改进与T~Bandit~Feedback的多阶段多级包装问题 (Improved Algorithms for Multi-period Multi-class Packing Problems with~Bandit~Feedback) - 专知论文

会员服务 ·

0

Packing · 赌博机/老虎机 · 线性的 · 向量化 · 估计/估计量 ·

2023 年 1 月 31 日

Improved Algorithms for Multi-period Multi-class Packing Problems with~Bandit~Feedback

翻译：改进与T~Bandit~Feedback的多阶段多级包装问题

Wonyoung Kim,Garud Iyengar,Assaf Zeevi

from arxiv, 42 pages including Appendix

We consider the linear contextual multi-class multi-period packing problem~(LMMP) where the goal is to pack items such that the total vector of consumption is below a given budget vector and the total value is as large as possible. We consider the setting where the reward and the consumption vector associated with each action is a class-dependent linear function of the context, and the decision-maker receives bandit feedback. LMMP includes linear contextual bandits with knapsacks and online revenue management as special cases.
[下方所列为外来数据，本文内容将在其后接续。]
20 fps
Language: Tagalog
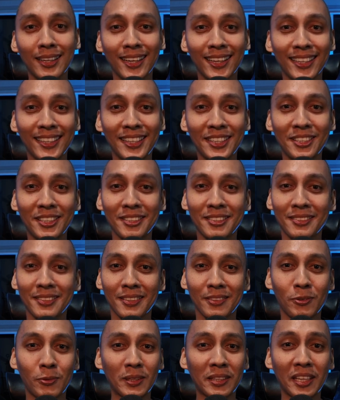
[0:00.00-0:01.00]
Ang college
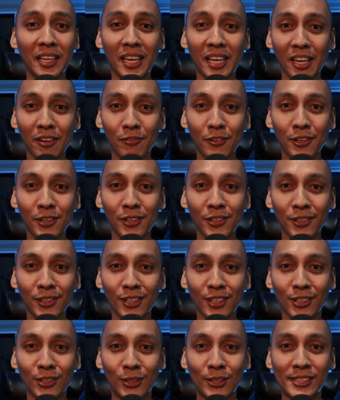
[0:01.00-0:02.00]
is, whatever
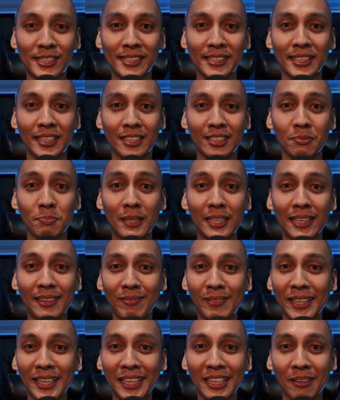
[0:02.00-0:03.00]
your course is,
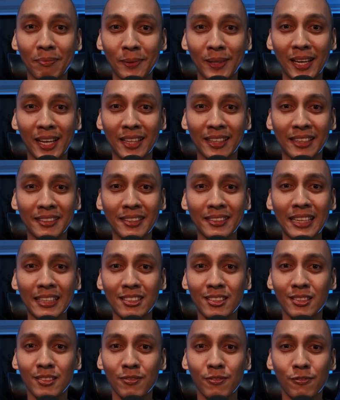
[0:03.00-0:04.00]
maday, mahirap yan. Kasi
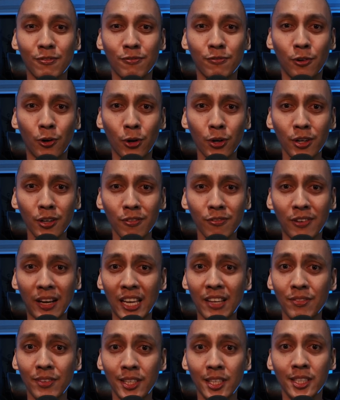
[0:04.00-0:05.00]
that's four,
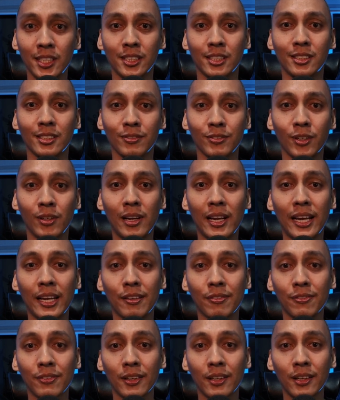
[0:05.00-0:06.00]
five years of your
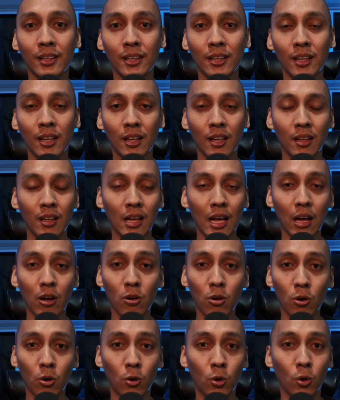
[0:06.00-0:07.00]
life.
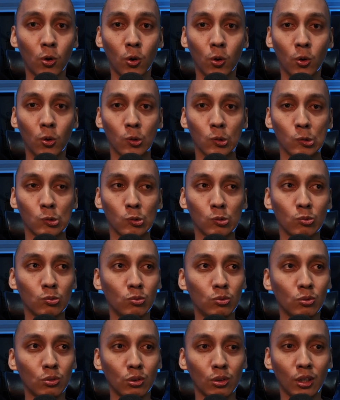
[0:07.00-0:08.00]
Ako,
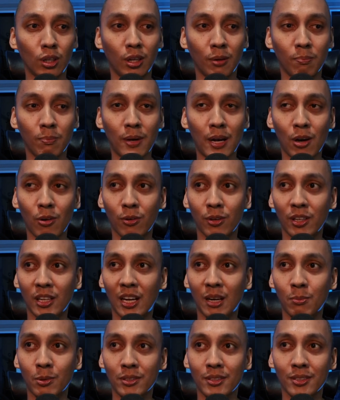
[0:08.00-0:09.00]
ilan ba ako
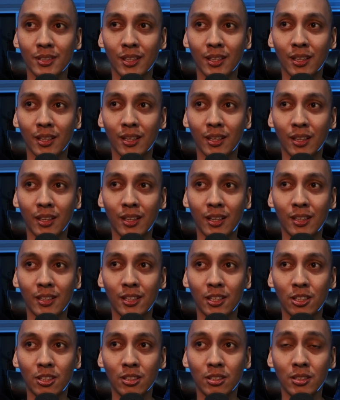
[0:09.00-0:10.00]
inabot sa
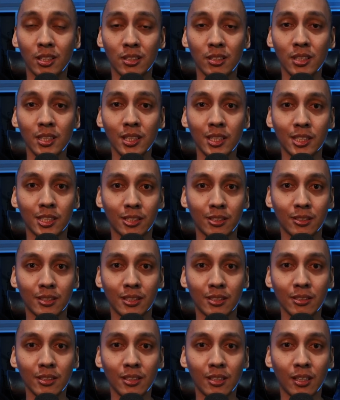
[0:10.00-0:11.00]
college? Six years.
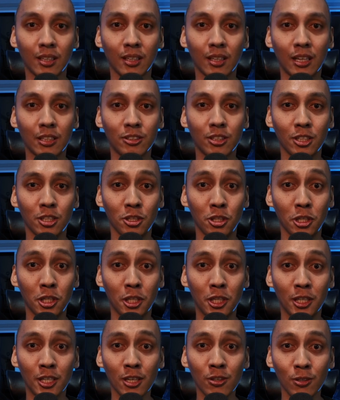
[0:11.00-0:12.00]
Kasi
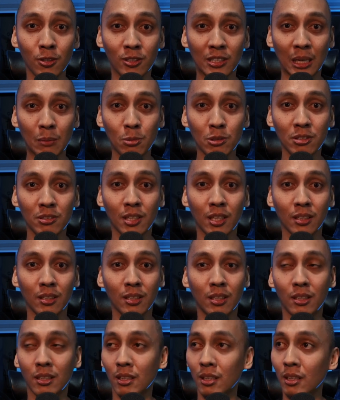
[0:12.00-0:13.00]
engineering ako. Tapos nag,
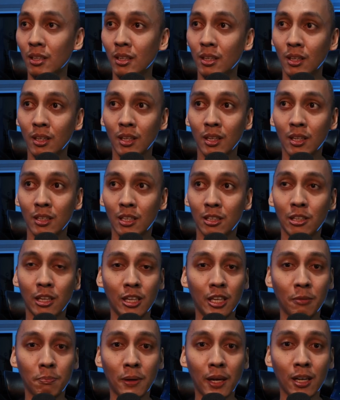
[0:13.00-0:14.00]
uh,
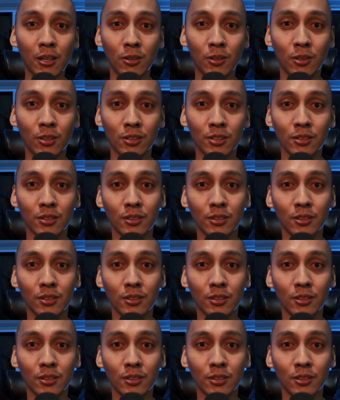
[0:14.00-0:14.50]
na-delay pa ako.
We establish a new more efficient estimator which guarantees a faster convergence rate, and consequently, a lower regret in such problems. We propose a bandit policy that is a closed-form function of said estimated parameters. When the contexts are non-degenerate, the regret of the proposed policy is sublinear in the context dimension, the number of classes, and the time horizon~$T$ when the budget grows at least as $\sqrt{T}$. We also resolve an open problem posed in Agrawal & Devanur (2016), and extend the result to a multi-class setting. Our numerical experiments clearly demonstrate that the performance of our policy is superior to other benchmarks in the literature.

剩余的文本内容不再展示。